Otherwise, and for the most part, the medicinal properties of plants won’t have a negative effect on the body’s assimilation of water.

Fruit and Vegetable Juices: The water in fruits and vegetables is a very effective means of hydrating the body.

With that said, you want to limit your consumption of pure juice, the kind that you would buy in a bottle or carton. Most people can easily drink a full glass of orange juice, but far fewer would want to eat, at one sitting, the 3-4 oranges necessary to create that same quantity of juice.

To maintain our harmonic balance with nature and avoid taking in too high a concentration of nutrients, minerals, sugars, and so on, we should consider juice a secondary resource. We believe that eating your fruits and veggies is better than drinking them.

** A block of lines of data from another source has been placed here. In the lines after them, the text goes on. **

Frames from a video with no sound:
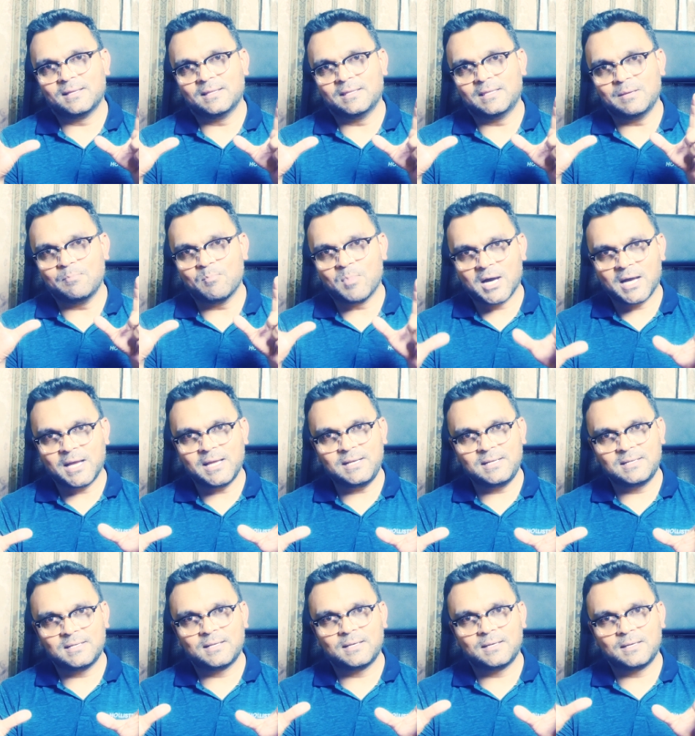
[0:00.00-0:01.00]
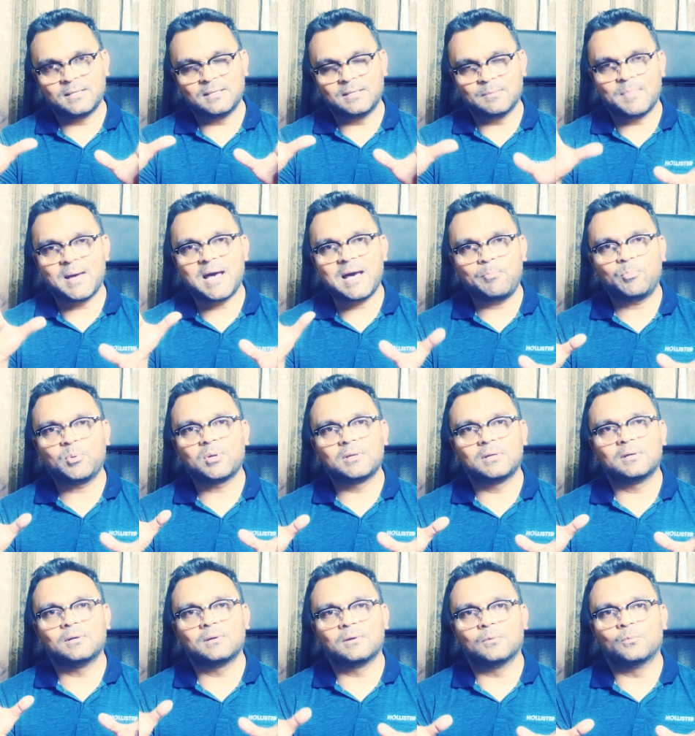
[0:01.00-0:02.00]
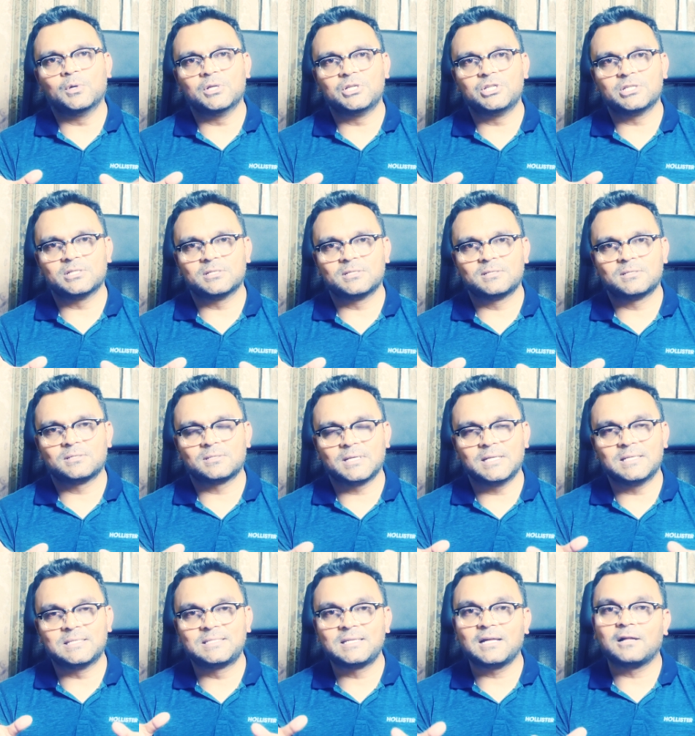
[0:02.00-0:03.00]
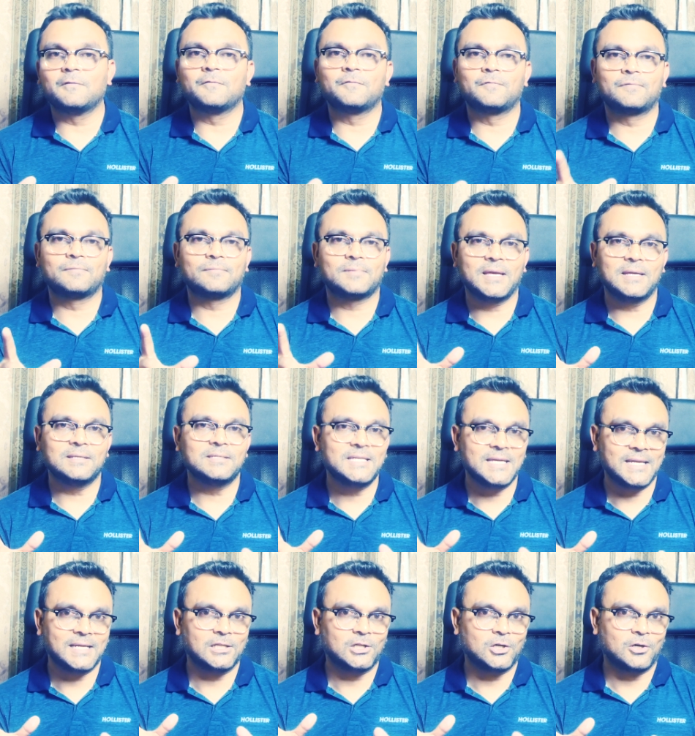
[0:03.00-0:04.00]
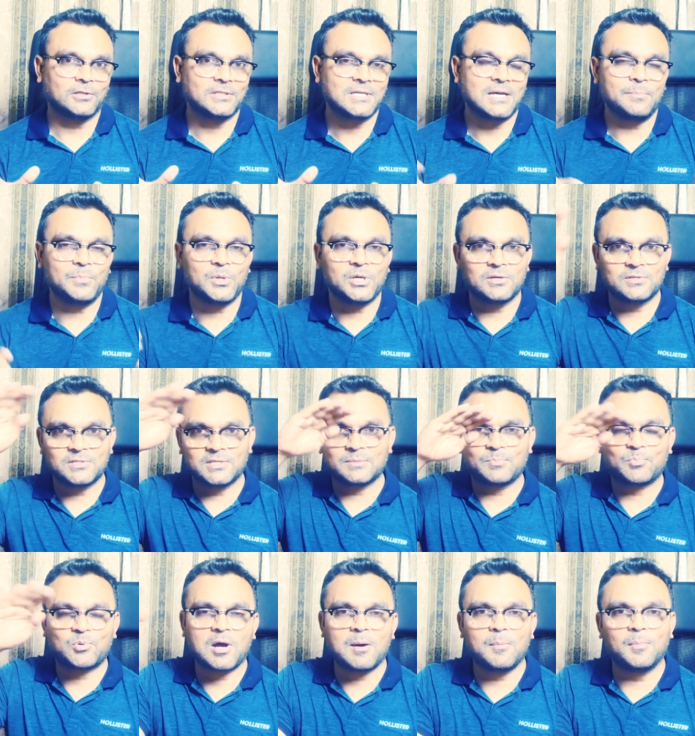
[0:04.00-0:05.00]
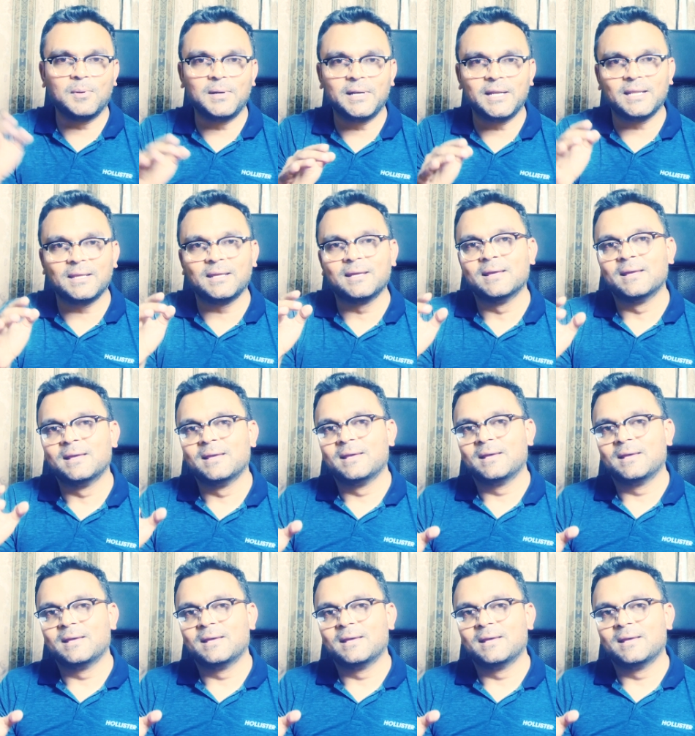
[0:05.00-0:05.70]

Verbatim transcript: the mine, the map, which itself can take a long time because there's a probability.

Drinks with a WEAK hydrating capacity

Any drink is inevitably composed mostly of water, so why should it not hydrate you?

Here's why. It’s all about what’s in the drink.

Coffee, black tea and cocoa: These are quite high in purines, toxins that must be eliminated from the body. So while you take water in from these beverages, a good portion of it is used to eliminate those toxins. The end result is a weakened capacity for hydration.

Milk: Many people consider milk as a drink. It is actually a food, the first food of the newborn. While the hydrating properties for infants is undeniable, this does not mean it is a suitable beverage for an adult.

Commercial soft drinks: These contain mostly refined white sugar or artificial sweeteners, fragrances, acids, coloring agents, and for colas, caffeine (from the cola nut).

Because of their caffeine content, these drinks make a person lose water. Caffeine is a diuretic because it elevates blood pressure, increasing the rate of the production and elimination of urine. Therefore, the water consumed with these drinks travels through the body too quickly.

The high sugar content in these drinks also gives the body a hard time when it comes to metabolizing properly, and the body has to surrender water to correct it.

People who drink soft drinks regularly are in fact, chronically thirsty! As their thirst is never truly quenched, they must always have something more to drink.

Alcohol: Wine, beer and hard liquor obviously induce an altered consciousness (drunkenness) long before enough liquid has been absorbed to have a hydrating effect.

Another disadvantage with alcohol is that it removes water from the tissues it contacts and dries them out. The toxic substances in them require a great deal of water to be diluted and flushed out of the body.


The major portion of the liquid you drink daily should consist of water. Even if you continue to consume those drinks with low hydrating properties, they will not provide the same hydration as plain water.

Now, WHICH water to drink and WHERE it should come from is a whole 'nother topic. These days, you many choices: bottled water, tap water, filtered water, and so on.

If you're interested in learning more about the pros and cons of each, this is explained extremely well by Colin Ingram in his book The Drinking Water Book. He also covers what pollutants you should be concerned about, and how to find out if your water contains any of them.